Segment Start: Supplied data

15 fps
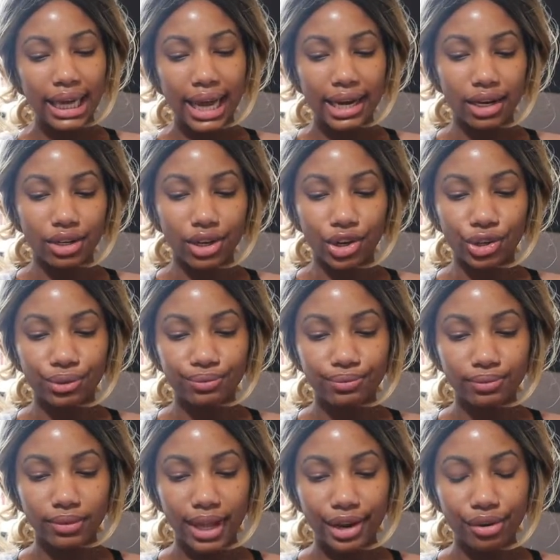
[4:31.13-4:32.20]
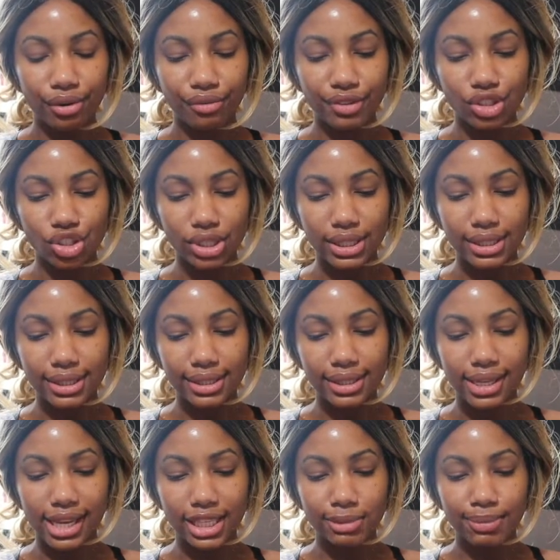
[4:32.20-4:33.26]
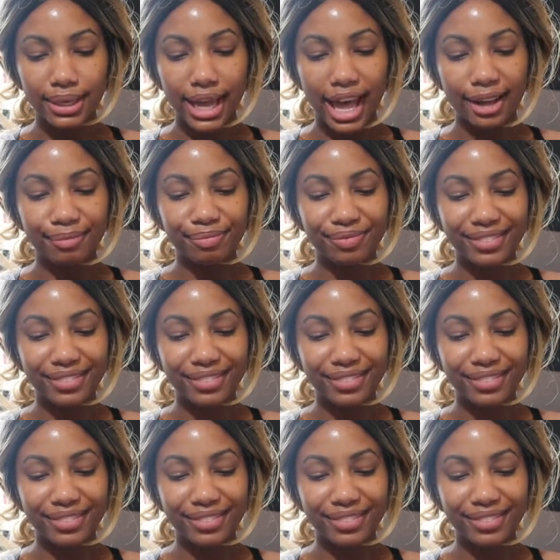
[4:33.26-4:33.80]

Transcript: I don't know if it's just this test, but yeah,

Segment End: Supplied data

Work item -
Copy each of the entries above precisely, and drop whatever pictures they hold.

Exercise solution -
15 fps
[4:31.13-4:32.20]
[4:32.20-4:33.26]
[4:33.26-4:33.80]

Transcript: I don't know if it's just this test, but yeah,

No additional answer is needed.